#### Task instructions:
Leave the pictures out, and repeat exactly every line from the one with "[00:00:10.15]" through the end of the data below.

#### Data extracts:
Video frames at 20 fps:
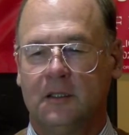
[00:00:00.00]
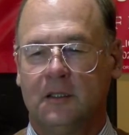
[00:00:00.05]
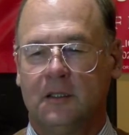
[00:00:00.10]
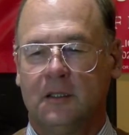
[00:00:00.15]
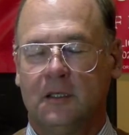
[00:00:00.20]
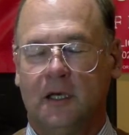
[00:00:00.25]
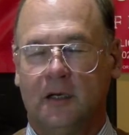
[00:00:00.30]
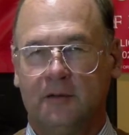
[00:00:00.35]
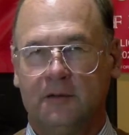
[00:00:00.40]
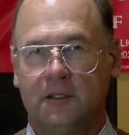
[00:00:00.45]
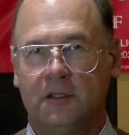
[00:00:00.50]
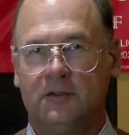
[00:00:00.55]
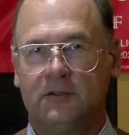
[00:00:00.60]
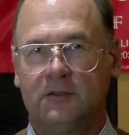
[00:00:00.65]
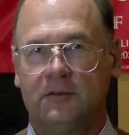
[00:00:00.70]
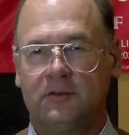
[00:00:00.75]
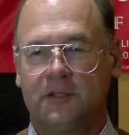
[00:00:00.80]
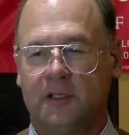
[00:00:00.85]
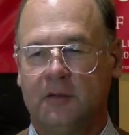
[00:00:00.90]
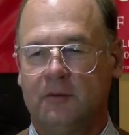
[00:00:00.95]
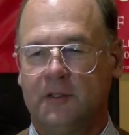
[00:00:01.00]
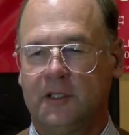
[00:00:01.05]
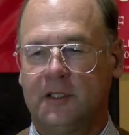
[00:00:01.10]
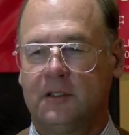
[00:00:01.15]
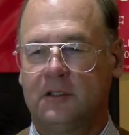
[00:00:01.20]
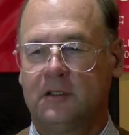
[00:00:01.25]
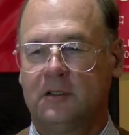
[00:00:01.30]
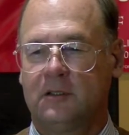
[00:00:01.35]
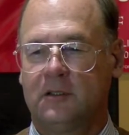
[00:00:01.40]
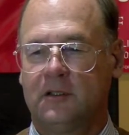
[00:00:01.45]
I was also generally
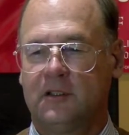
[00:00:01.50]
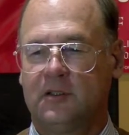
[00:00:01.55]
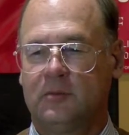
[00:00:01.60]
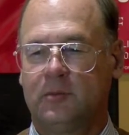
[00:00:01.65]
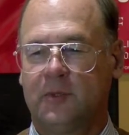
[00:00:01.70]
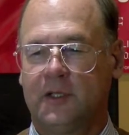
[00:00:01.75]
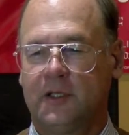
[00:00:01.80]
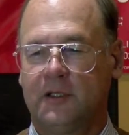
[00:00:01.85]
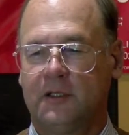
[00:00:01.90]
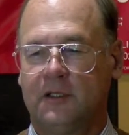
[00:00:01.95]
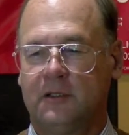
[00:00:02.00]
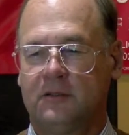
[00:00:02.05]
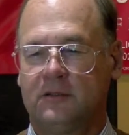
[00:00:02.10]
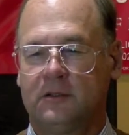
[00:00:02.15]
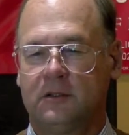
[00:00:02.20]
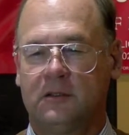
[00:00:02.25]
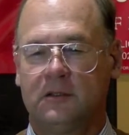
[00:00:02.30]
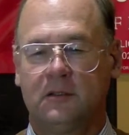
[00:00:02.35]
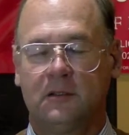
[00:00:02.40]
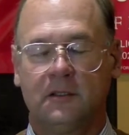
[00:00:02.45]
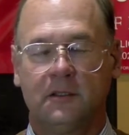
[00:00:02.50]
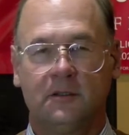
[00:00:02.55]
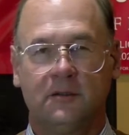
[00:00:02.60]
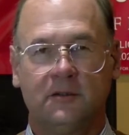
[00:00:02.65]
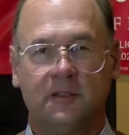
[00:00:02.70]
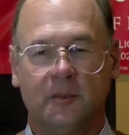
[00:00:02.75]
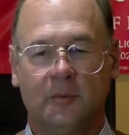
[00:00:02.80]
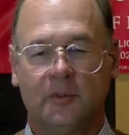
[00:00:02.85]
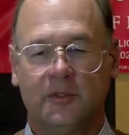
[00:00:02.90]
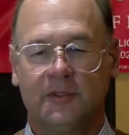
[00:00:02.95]
encouraged by church
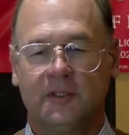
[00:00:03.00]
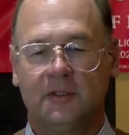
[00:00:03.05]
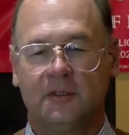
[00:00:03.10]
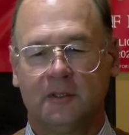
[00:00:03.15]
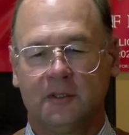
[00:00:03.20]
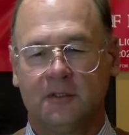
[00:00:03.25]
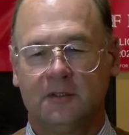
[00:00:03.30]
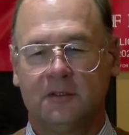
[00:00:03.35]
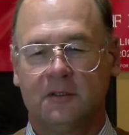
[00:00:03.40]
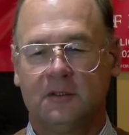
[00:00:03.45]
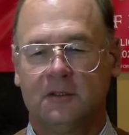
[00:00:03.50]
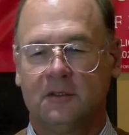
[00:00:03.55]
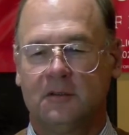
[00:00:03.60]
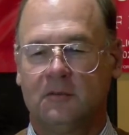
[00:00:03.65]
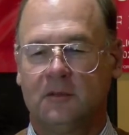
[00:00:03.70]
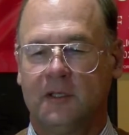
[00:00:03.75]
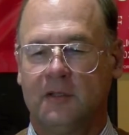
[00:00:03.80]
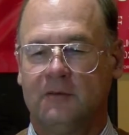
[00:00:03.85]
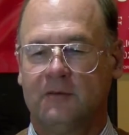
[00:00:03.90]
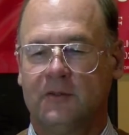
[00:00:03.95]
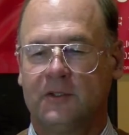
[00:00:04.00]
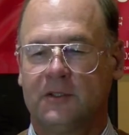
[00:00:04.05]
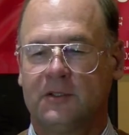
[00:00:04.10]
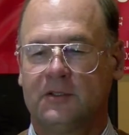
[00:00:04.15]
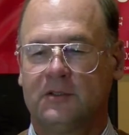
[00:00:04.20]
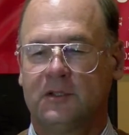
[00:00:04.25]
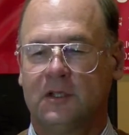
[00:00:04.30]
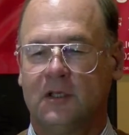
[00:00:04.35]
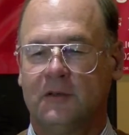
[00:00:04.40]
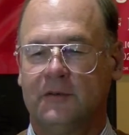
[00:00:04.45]
leadership as a Christian to run for this
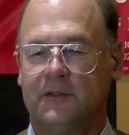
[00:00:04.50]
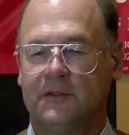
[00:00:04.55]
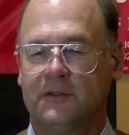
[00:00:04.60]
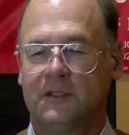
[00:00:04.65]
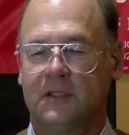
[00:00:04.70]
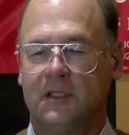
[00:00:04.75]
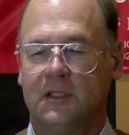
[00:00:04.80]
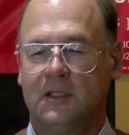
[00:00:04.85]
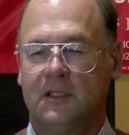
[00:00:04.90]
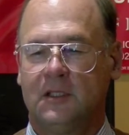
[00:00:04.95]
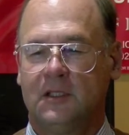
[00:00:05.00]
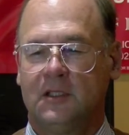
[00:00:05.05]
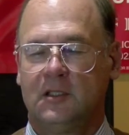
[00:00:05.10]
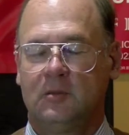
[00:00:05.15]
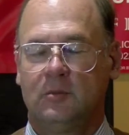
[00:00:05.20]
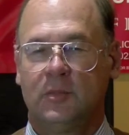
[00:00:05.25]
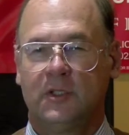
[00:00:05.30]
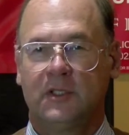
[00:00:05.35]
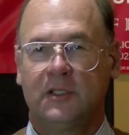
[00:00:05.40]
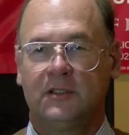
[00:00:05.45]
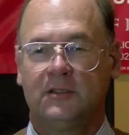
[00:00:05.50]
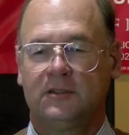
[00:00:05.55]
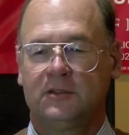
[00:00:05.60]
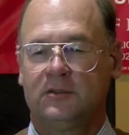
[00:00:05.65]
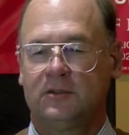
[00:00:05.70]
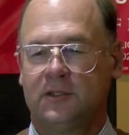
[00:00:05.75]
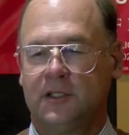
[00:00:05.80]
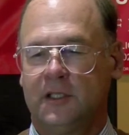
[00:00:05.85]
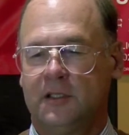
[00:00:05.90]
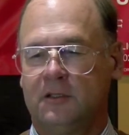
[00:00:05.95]
office because the
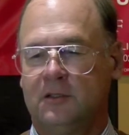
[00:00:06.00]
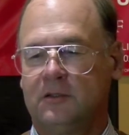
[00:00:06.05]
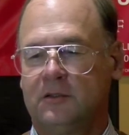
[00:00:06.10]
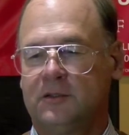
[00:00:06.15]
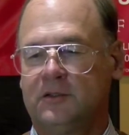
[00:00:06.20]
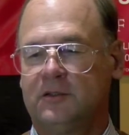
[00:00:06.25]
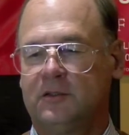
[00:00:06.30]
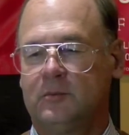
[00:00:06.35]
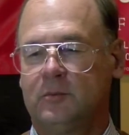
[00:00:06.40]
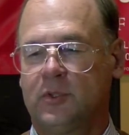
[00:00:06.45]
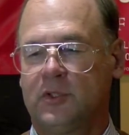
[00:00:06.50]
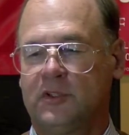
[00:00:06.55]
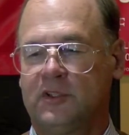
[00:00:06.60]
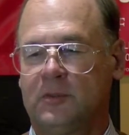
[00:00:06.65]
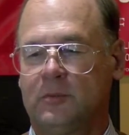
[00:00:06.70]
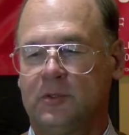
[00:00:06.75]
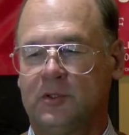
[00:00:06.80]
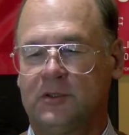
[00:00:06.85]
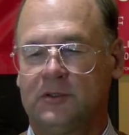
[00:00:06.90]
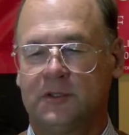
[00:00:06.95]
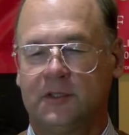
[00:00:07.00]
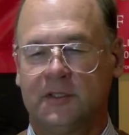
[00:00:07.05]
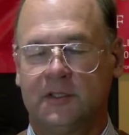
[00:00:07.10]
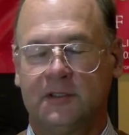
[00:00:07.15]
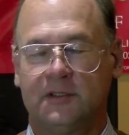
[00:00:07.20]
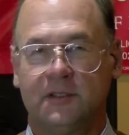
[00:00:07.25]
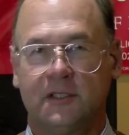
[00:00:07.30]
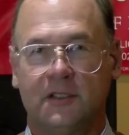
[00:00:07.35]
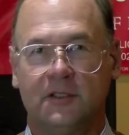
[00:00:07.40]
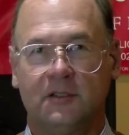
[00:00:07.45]
Judeo-Christian principles that
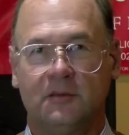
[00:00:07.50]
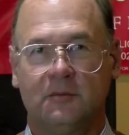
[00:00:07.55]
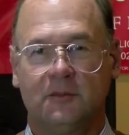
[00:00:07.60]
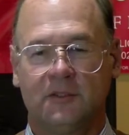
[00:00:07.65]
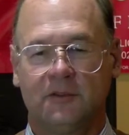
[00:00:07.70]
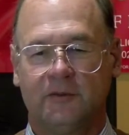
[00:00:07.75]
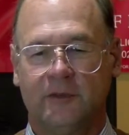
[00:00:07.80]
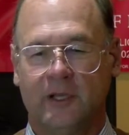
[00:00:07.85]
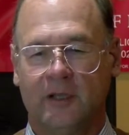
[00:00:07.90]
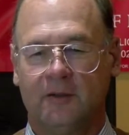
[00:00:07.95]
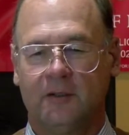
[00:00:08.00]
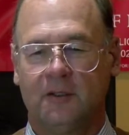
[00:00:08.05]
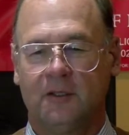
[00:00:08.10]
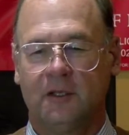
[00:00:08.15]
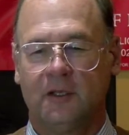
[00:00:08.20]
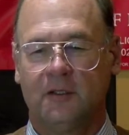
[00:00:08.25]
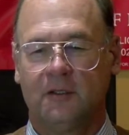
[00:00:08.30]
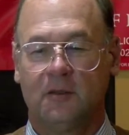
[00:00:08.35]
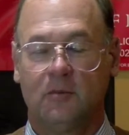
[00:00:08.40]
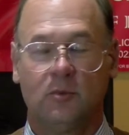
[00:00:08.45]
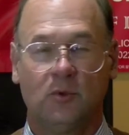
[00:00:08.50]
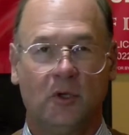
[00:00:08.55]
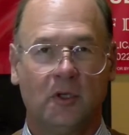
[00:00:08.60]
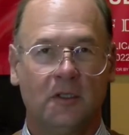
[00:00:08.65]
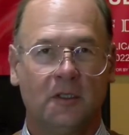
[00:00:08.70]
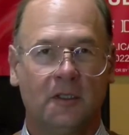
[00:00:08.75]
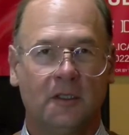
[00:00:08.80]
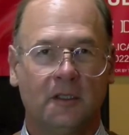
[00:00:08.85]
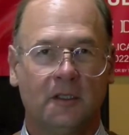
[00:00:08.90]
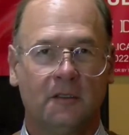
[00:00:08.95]
this nation was founded on are
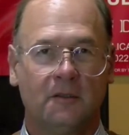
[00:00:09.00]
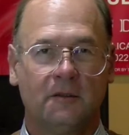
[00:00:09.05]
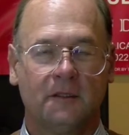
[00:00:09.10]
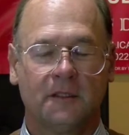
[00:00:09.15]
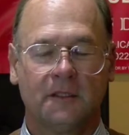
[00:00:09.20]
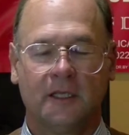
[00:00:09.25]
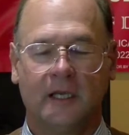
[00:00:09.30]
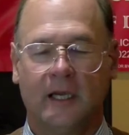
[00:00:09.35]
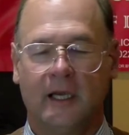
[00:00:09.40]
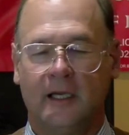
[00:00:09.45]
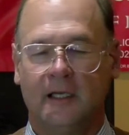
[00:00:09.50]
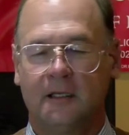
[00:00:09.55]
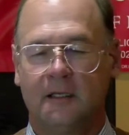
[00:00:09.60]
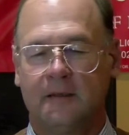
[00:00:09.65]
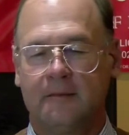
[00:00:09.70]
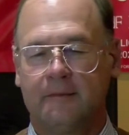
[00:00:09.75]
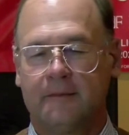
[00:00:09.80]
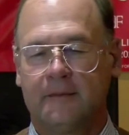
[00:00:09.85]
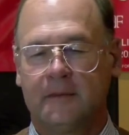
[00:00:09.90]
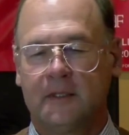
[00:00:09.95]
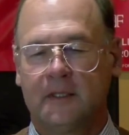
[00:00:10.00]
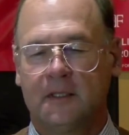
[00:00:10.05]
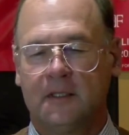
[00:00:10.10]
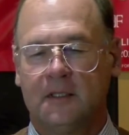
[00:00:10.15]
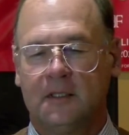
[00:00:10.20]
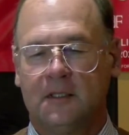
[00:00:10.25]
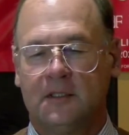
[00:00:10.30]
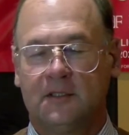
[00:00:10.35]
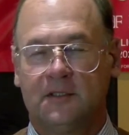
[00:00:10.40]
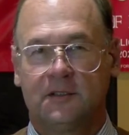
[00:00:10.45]
broadly under attack.
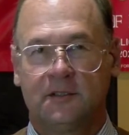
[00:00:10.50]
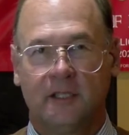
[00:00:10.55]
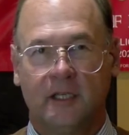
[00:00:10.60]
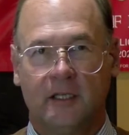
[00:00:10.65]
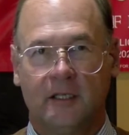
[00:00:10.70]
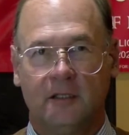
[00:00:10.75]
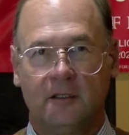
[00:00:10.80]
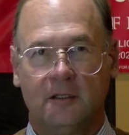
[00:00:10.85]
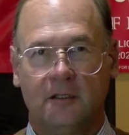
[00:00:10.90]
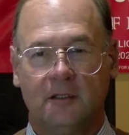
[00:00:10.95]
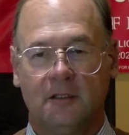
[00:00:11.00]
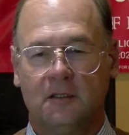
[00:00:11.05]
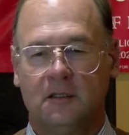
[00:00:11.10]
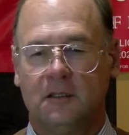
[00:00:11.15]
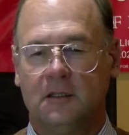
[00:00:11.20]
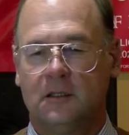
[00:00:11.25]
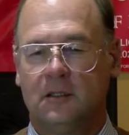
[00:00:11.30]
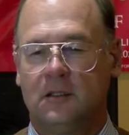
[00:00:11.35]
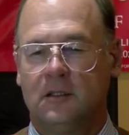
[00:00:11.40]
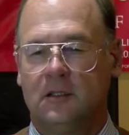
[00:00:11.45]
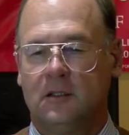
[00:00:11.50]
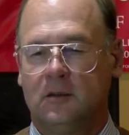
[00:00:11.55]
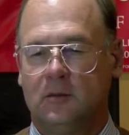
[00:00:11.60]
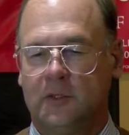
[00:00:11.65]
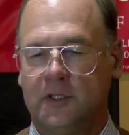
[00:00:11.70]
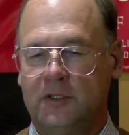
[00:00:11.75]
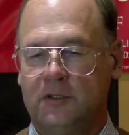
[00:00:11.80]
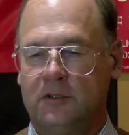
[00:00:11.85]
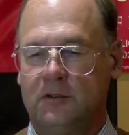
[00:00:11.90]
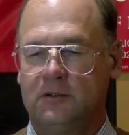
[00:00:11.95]
Second,
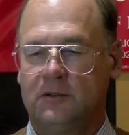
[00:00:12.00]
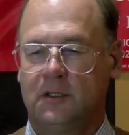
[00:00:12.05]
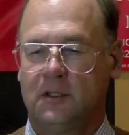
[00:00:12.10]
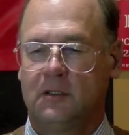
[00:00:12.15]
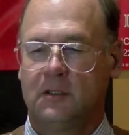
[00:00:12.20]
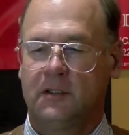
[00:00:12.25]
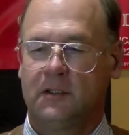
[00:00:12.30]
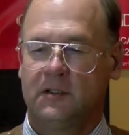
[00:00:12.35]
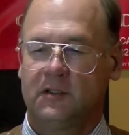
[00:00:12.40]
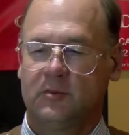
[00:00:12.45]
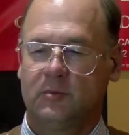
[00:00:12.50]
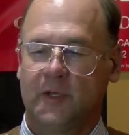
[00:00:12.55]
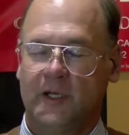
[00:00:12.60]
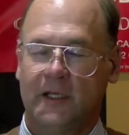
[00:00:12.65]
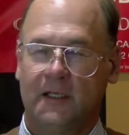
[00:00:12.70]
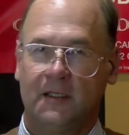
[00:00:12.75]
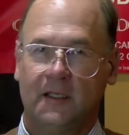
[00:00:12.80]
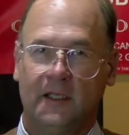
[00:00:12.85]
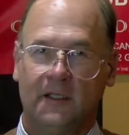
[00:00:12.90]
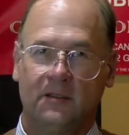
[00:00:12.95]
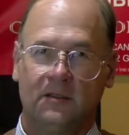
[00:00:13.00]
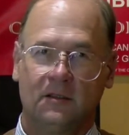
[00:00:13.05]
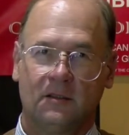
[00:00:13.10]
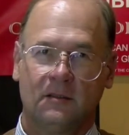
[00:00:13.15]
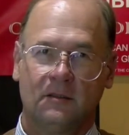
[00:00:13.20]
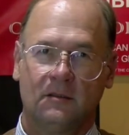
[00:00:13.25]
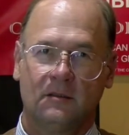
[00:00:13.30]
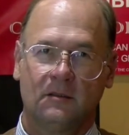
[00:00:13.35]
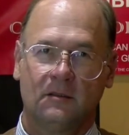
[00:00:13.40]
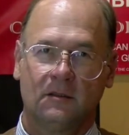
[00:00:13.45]
we choose our leaders by election,
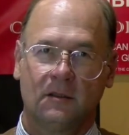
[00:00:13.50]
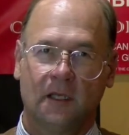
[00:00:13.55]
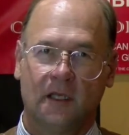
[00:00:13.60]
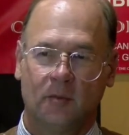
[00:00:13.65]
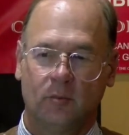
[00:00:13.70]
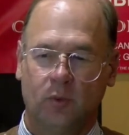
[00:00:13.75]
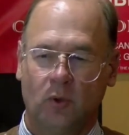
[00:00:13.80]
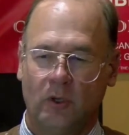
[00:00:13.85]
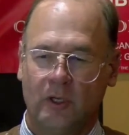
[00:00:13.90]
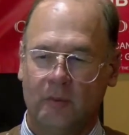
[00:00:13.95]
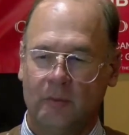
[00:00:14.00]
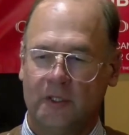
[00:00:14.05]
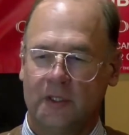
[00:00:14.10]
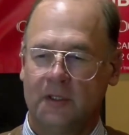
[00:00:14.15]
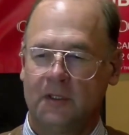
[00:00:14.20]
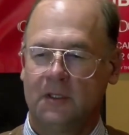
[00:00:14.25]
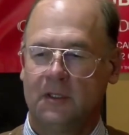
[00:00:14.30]
not appointment.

#### Problem solution:
[00:00:10.15]
[00:00:10.20]
[00:00:10.25]
[00:00:10.30]
[00:00:10.35]
[00:00:10.40]
[00:00:10.45]
broadly under attack.
[00:00:10.50]
[00:00:10.55]
[00:00:10.60]
[00:00:10.65]
[00:00:10.70]
[00:00:10.75]
[00:00:10.80]
[00:00:10.85]
[00:00:10.90]
[00:00:10.95]
[00:00:11.00]
[00:00:11.05]
[00:00:11.10]
[00:00:11.15]
[00:00:11.20]
[00:00:11.25]
[00:00:11.30]
[00:00:11.35]
[00:00:11.40]
[00:00:11.45]
[00:00:11.50]
[00:00:11.55]
[00:00:11.60]
[00:00:11.65]
[00:00:11.70]
[00:00:11.75]
[00:00:11.80]
[00:00:11.85]
[00:00:11.90]
[00:00:11.95]
Second,
[00:00:12.00]
[00:00:12.05]
[00:00:12.10]
[00:00:12.15]
[00:00:12.20]
[00:00:12.25]
[00:00:12.30]
[00:00:12.35]
[00:00:12.40]
[00:00:12.45]
[00:00:12.50]
[00:00:12.55]
[00:00:12.60]
[00:00:12.65]
[00:00:12.70]
[00:00:12.75]
[00:00:12.80]
[00:00:12.85]
[00:00:12.90]
[00:00:12.95]
[00:00:13.00]
[00:00:13.05]
[00:00:13.10]
[00:00:13.15]
[00:00:13.20]
[00:00:13.25]
[00:00:13.30]
[00:00:13.35]
[00:00:13.40]
[00:00:13.45]
we choose our leaders by election,
[00:00:13.50]
[00:00:13.55]
[00:00:13.60]
[00:00:13.65]
[00:00:13.70]
[00:00:13.75]
[00:00:13.80]
[00:00:13.85]
[00:00:13.90]
[00:00:13.95]
[00:00:14.00]
[00:00:14.05]
[00:00:14.10]
[00:00:14.15]
[00:00:14.20]
[00:00:14.25]
[00:00:14.30]
not appointment.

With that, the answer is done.